Stockholders’ Equity

Issuances of Common Stock – On February 16, 2021, the Company entered into a placement agency agreement with Roth Capital Partners, LLC relating to a public offering of 1,710,600 shares of its common stock for gross proceeds of approximately $13.0 million under the Company’s shelf registration statement on Form S-3 filed with the SEC, which was declared effective by the SEC on June 5, 2019 (File No. 333-231537) (the “2019 Shelf Registration Statement”) (the “2021 Public Offering”). In addition, on February 16, 2021, the Company entered into a securities purchase agreement with certain institutional investors pursuant to which it agreed to sell an aggregate of 1,650,000 shares of its common stock in the 2021 Public Offering to such investors. The 2021 Public Offering closed on February 18, 2021. The net proceeds from the 2021 Public Offering, after deducting the placement agent’s fees and expenses and the Company’s offering expenses, were approximately $12.2 million.

On November 6, 2022, the Company entered into a placement agency agreement with Roth Capital Partners, LLC relating to the 2022 Registered Direct Offering and the 2022 Private Placement.
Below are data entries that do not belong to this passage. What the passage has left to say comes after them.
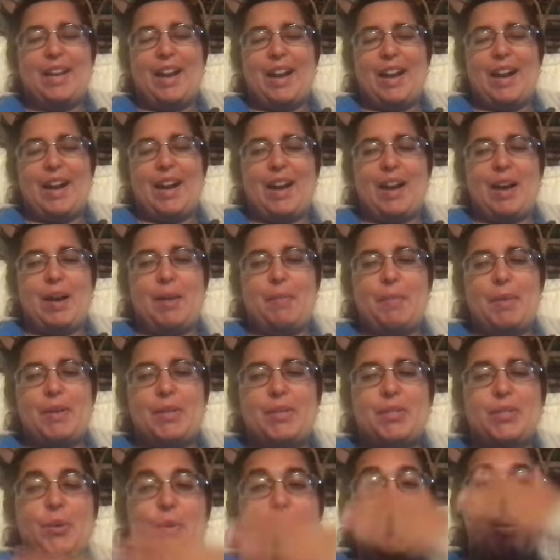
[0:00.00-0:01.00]
um,
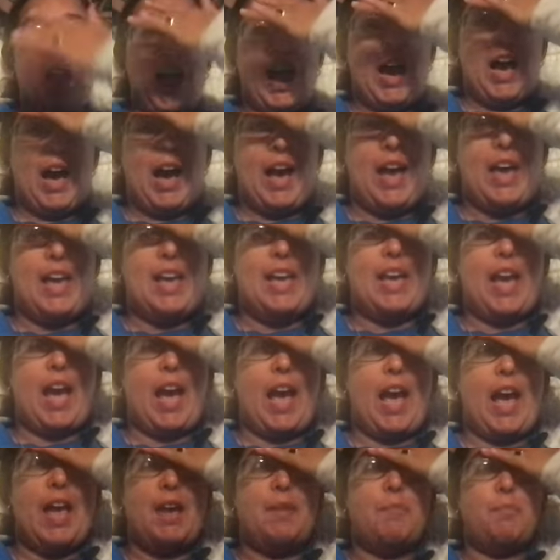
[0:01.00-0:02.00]
so yeah, I
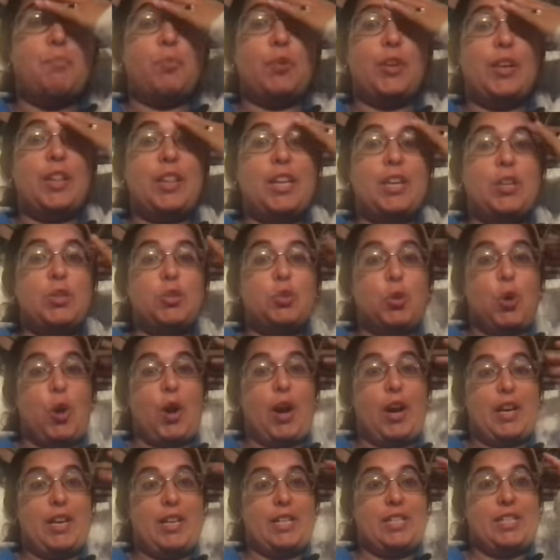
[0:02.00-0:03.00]
am really
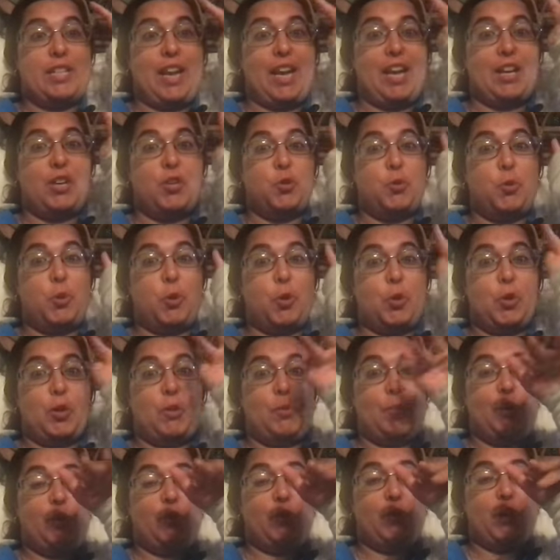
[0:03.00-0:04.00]
trying to get into a
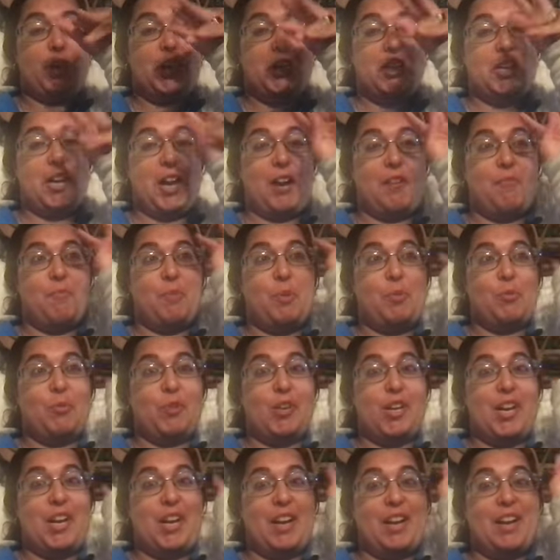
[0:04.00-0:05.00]
creepy read. I've been
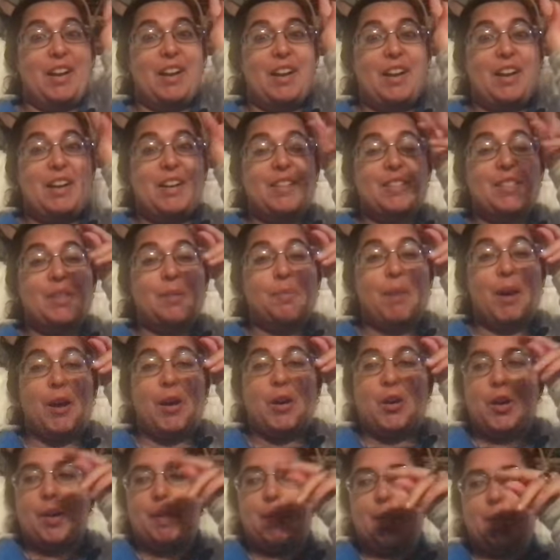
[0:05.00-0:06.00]
reading some
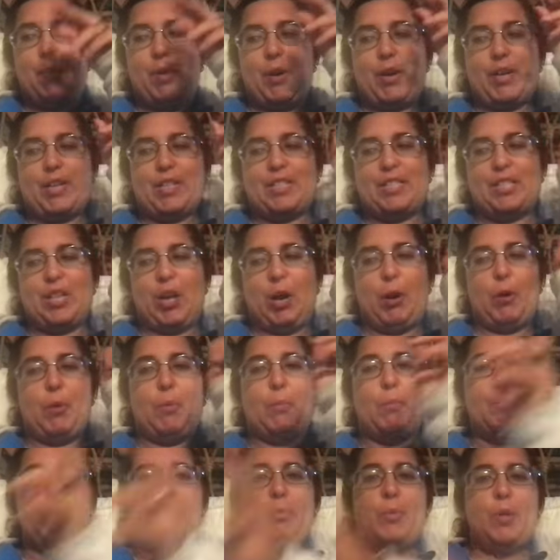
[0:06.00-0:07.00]
non-creepy books. So
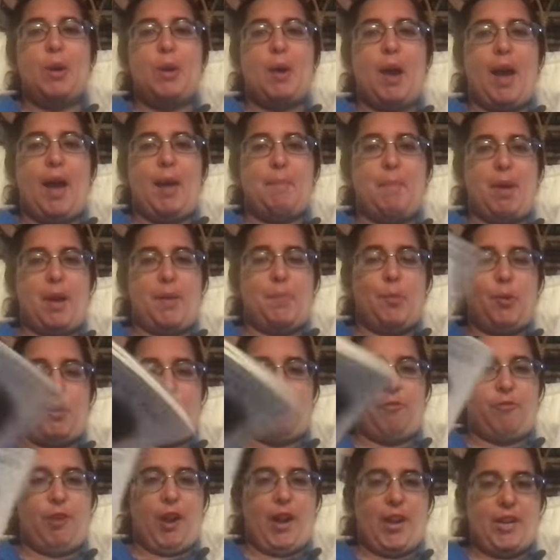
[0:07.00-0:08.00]
I met up with a
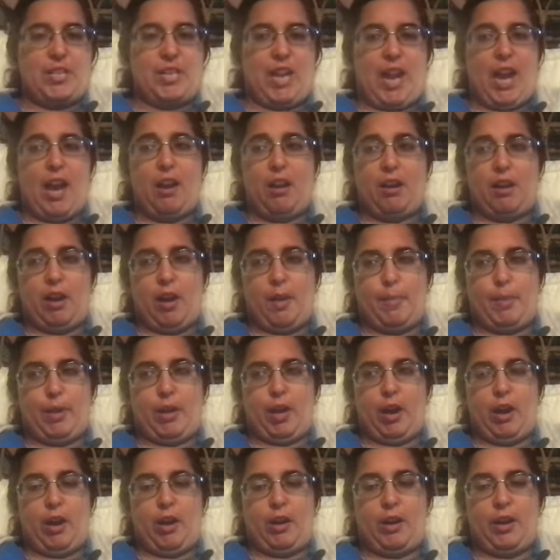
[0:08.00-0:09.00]
friend at Comic
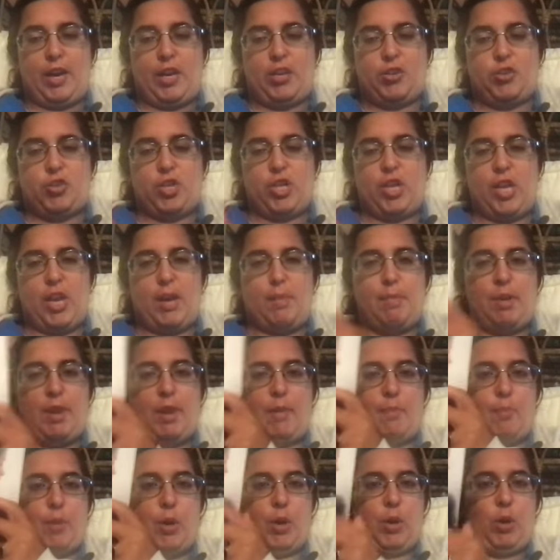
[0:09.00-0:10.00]
Con, and she gave me a
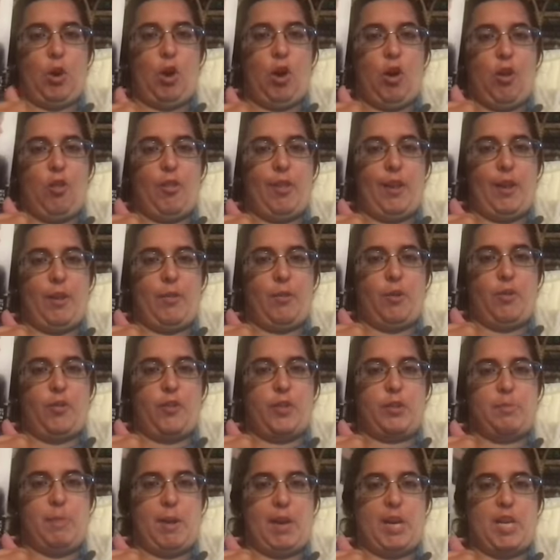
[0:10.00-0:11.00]
book, All the All These
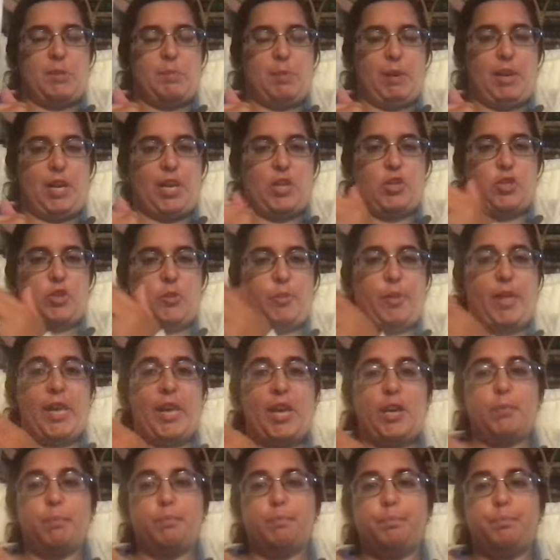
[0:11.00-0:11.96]
Bodies by Kendare Blake,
In addition, on November 6, 2022, the Company entered into securities purchase agreements with several institutional and accredited investors pursuant to which the Company agreed to sell, in a registered direct offering, an aggregate of 800,000 shares of our common stock for gross proceeds of approximately $2.0 million under the base prospectus contained in the Company’s shelf registration statement on Form S-3 filed with the SEC, which was declared effective by the SEC on June 14, 2022 (File No. 333-265282) (the “2022 Shelf Registration Statement”), and a related prospectus supplement filed with the SEC on November 9, 2022 (the “2022 Registered Direct Offering”). In a concurrent private placement, the Company also agreed pursuant to the securities purchase agreements to issue to such investors warrants to purchase up to 800,000 shares of its common stock (the “2022 Private Placement”). The 2022 Registered Direct Offering and the 2022 Private Placement closed on November 9, 2022. The net proceeds from the offerings, after deducting the placement agent’s fees and expenses and the Company’s

offering expenses, and excluding the proceeds, if any, from the exercise of the warrants issued in the offerings, were approximately $1.7 million.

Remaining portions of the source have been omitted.